The problem.
The pictures get dropped, while every remaining part of the listing is copied exactly.

==*==

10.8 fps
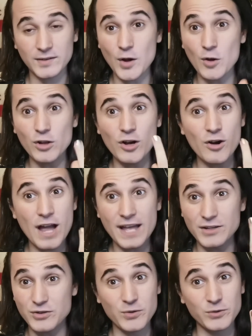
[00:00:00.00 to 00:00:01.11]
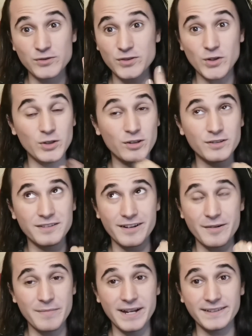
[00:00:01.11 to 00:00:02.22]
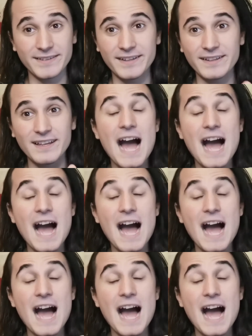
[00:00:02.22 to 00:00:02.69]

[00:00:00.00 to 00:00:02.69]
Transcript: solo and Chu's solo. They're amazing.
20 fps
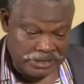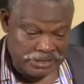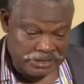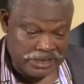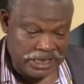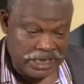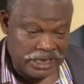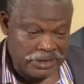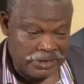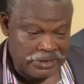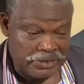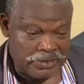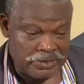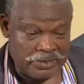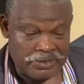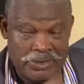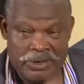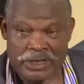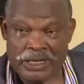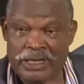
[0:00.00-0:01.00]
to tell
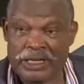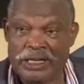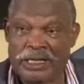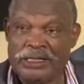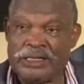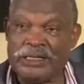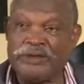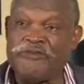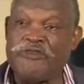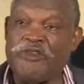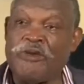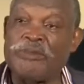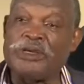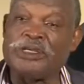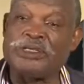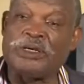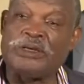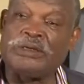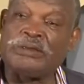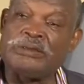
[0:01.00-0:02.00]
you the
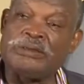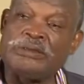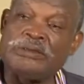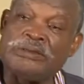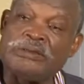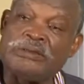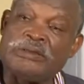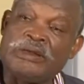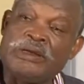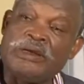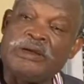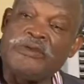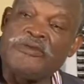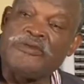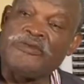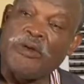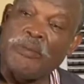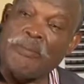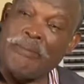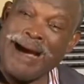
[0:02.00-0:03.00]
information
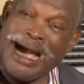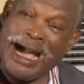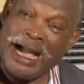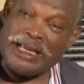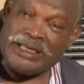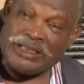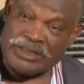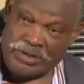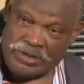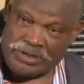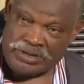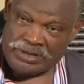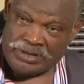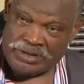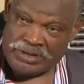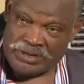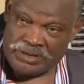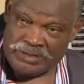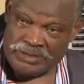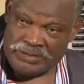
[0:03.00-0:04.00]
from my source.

==*==

Output of the exercise.
10.8 fps
[00:00:00.00 to 00:00:01.11]
[00:00:01.11 to 00:00:02.22]
[00:00:02.22 to 00:00:02.69]

[00:00:00.00 to 00:00:02.69]
Transcript: solo and Chu's solo. They're amazing.
20 fps
[0:00.00-0:01.00]
to tell
[0:01.00-0:02.00]
you the
[0:02.00-0:03.00]
information
[0:03.00-0:04.00]
from my source.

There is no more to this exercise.